» **Stored items**
# # #

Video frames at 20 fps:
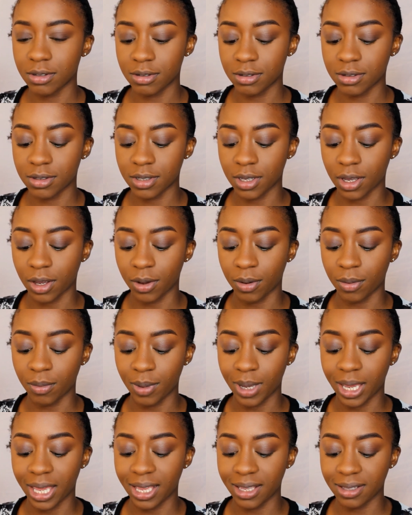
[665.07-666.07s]
so
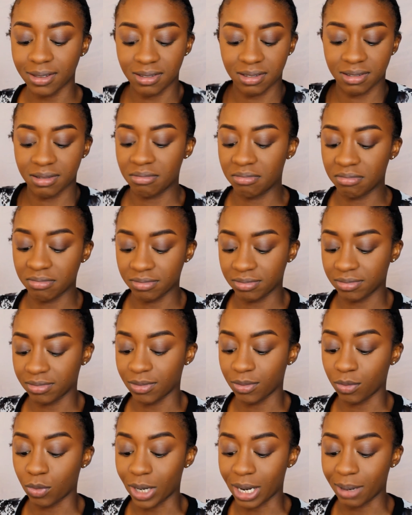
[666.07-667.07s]
it's
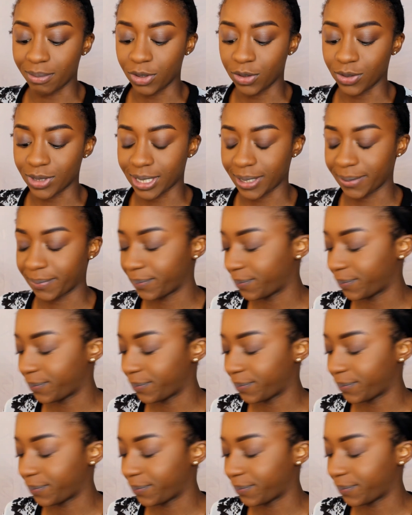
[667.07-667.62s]
what I'm using.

# # #

The data is to be printed again exactly, but without its pictures.

» **Answer section**
Video frames at 20 fps:
[665.07-666.07s]
so
[666.07-667.07s]
it's
[667.07-667.62s]
what I'm using.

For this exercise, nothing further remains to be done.